Within a few weeks of his taking oath as the chief minister, Chauhan had removed then chief secretary Vijay Singh and appointed Sahni in his place, superseding over half a dozen IAS officers. He had allowed Sahni to continue as the chairman of MPSEB also, the post that he was already holding. Naturally, Chauhan had found something fascinating is Sahni’s chairmanship of MPSEB because a combination of chief secretary and chairman of MPSEB is not considered a healthy tradition. Sahni retired last month as chief secretary but Chauhan reappointed him as the chairman of MPSEB and energy advisor to the chief minister with the cabinet rank.

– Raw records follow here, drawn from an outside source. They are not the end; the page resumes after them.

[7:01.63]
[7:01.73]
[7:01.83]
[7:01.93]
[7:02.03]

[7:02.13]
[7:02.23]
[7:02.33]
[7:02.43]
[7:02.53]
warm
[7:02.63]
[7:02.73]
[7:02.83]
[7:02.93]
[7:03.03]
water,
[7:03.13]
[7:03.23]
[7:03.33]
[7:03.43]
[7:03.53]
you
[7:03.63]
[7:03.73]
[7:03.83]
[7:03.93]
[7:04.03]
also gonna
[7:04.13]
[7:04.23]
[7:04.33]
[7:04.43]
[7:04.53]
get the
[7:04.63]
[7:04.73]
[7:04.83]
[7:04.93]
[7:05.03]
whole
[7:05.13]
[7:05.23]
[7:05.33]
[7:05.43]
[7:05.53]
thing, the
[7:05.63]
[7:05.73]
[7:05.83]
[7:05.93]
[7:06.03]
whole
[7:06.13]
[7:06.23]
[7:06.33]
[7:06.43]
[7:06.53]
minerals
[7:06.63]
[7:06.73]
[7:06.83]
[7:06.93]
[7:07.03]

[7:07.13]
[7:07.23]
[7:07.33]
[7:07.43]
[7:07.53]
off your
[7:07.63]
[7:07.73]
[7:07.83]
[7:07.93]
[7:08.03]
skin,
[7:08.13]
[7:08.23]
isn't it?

When Chauhan contested the by-election from Budhni to enter the Assembly (he was not MLA when he became the chief minister), Sahni ensured round the clock power supply in the Budhni Assembly constituency villages during the campaign even as the entire State was reeling under acute power crisis and the rural areas were getting electricity hardly for an hour two. The Election Commission took due notice of this and censured Sahni for violation of model code of conduct.

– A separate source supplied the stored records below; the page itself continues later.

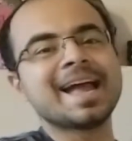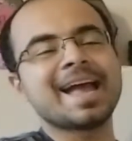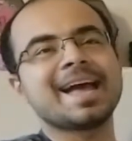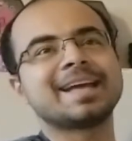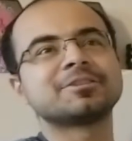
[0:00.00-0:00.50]

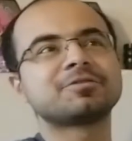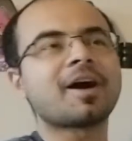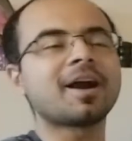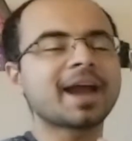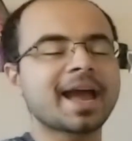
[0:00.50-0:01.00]
And as
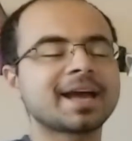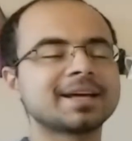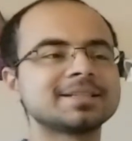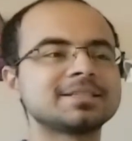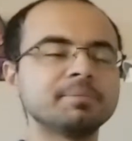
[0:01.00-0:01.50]
far
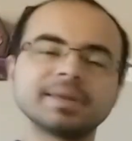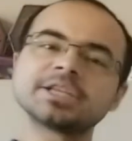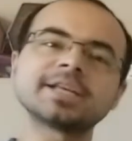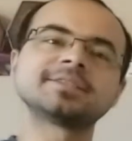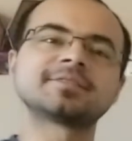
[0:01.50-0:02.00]
as the mini
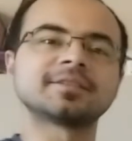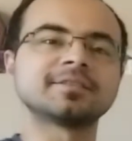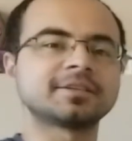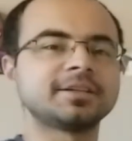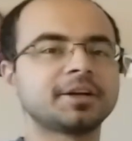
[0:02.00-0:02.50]
challenge is
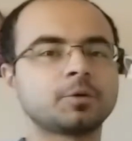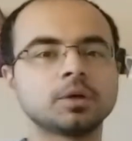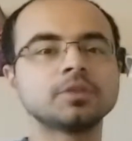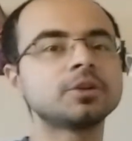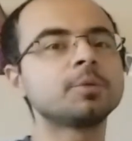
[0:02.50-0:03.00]
concerned, there
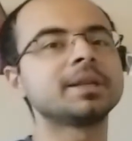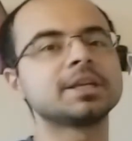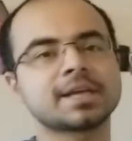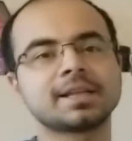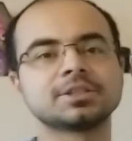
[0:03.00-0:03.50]
was no mini
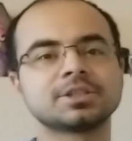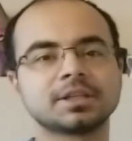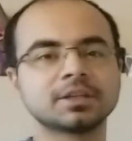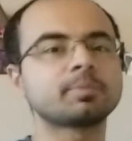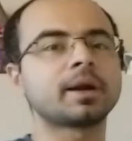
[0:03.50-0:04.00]
challenge
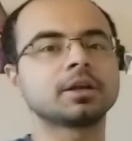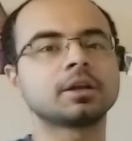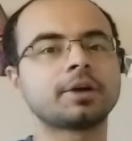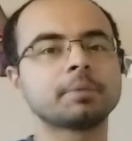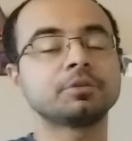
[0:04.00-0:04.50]
in this
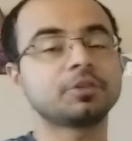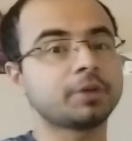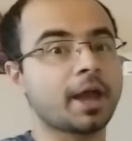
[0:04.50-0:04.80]
particular episode.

The documentary evidence of Sahni’s wilful violation of the model code of conduct was among the many instances of misuse of official machinery appended to the petition moved by defeated Congress candidate Rajkumar Patel against Chauhan’s election. But the High Court had no occasion to give its verdict on the charges against Sahni (and others) because Rajkumar Patel, a Digvijay Singh protégé, had allowed himself to be “persuaded” by Chauhan not to pursue the petition. Patel thus ignored the High Court’s repeated notices to appear before the bench to give his statement. The petition was dismissed in default. Chauhan thus saved not only himself but Sahni (and a number of other government functionaries) also.
Helping Chauhan in an election campaign by misusing his position as chairman of MPSEB was apparently a small thing for Sahni. Perhaps the real purpose behind the “Chauhan-Sahni joint venture” was to siphon off the public money. The State’s Electricity Regulatory Authority had taken note of the purchase of electricity worth Rs 750 crore from other States and agencies at exorbitant prices and without inviting tenders. The Authority had expressed its displeasure over the deal, as it was not transparent and foreclosed competitive prices.

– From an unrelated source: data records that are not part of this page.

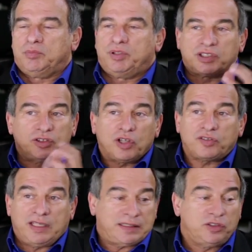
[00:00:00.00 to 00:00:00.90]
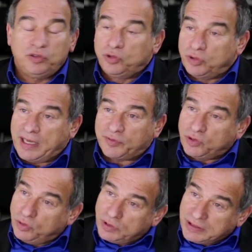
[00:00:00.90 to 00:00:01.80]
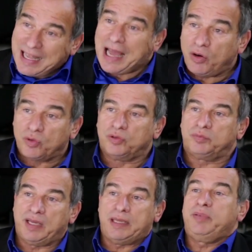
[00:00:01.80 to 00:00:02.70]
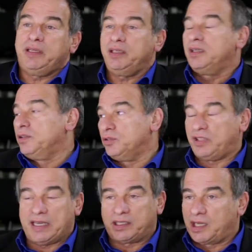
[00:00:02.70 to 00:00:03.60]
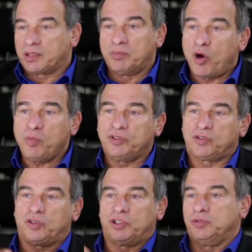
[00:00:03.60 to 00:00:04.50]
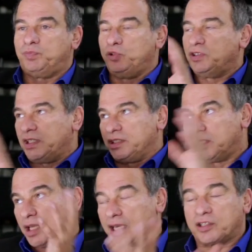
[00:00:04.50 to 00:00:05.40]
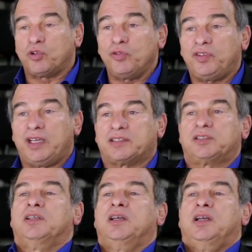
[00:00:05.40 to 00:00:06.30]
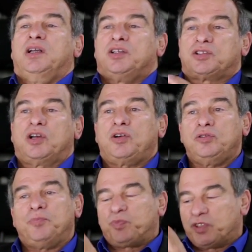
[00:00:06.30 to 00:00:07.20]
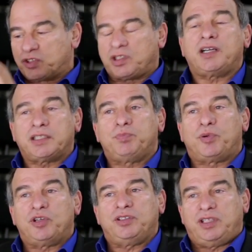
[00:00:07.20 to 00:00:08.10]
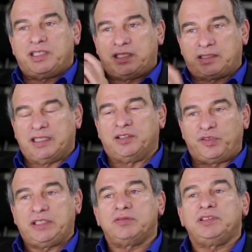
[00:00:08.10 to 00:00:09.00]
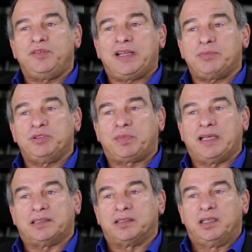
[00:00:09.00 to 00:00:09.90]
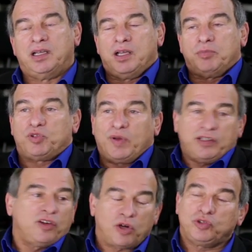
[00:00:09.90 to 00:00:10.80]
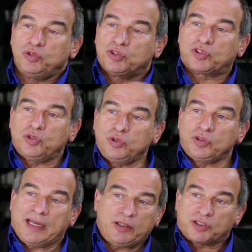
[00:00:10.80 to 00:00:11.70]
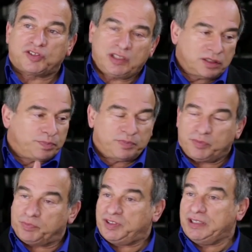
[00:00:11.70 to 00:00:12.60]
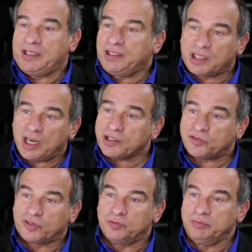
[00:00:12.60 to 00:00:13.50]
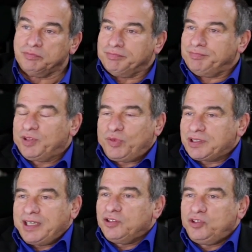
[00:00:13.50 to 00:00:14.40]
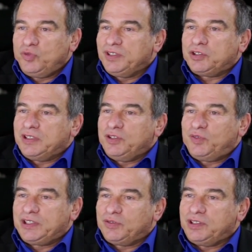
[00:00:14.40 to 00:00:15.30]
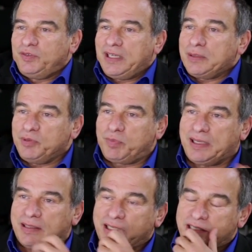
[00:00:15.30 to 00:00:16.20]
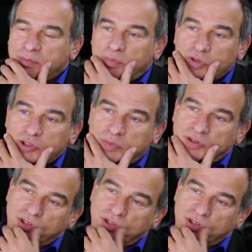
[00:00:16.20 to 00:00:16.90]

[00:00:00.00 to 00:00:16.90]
But it's not that you do have to do it now. Maybe you take another moment or you put it in another context. So the starting point is that individual development plan. But when you go to the school and you're still sitting in a classroom, what can you do with your individual development plan? That's impossible.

PCC spokesman K.K.Mishra has discovered that MPSEB under the chairmanship of Sahni had purchased, between October 2004 and April 2008, electricity worth around Rs 22,000 crore through Adani Enterprises and some other intermediaries and had paid them Rs 2972.27 crore as commission during this period. Mishra has dared Chauhan, who has of late been loudly talking against corruption, to entrust the matter for an inquiry to a competent agency like the CBI to dispel the impression in the public mind that he and Sahni have pocketed part of this money.
Mishra also claimed that the power generation in the State had been steadily going down during the period that Sahni had been the chairman of MPSEB. Was it deliberate so that the grounds for purchase of electricity from other States and agencies could be prepared?
Sahni had appointed D.N.Prasad as chairman-cum-managing director of the State’s Power Generation Company. There were serious complaints of corruption against Prasad. The matter was discussed in the Assembly. Eventually, a nine-member committee of MLAs was constituted to investigate the complaints. The committee was said to have found substance in the allegations of corruption against Prasad. Sahni, apparently in consultation with the chief minister, quietly took the resignation of Prasad. That was the end of “Prasad’s corruption”!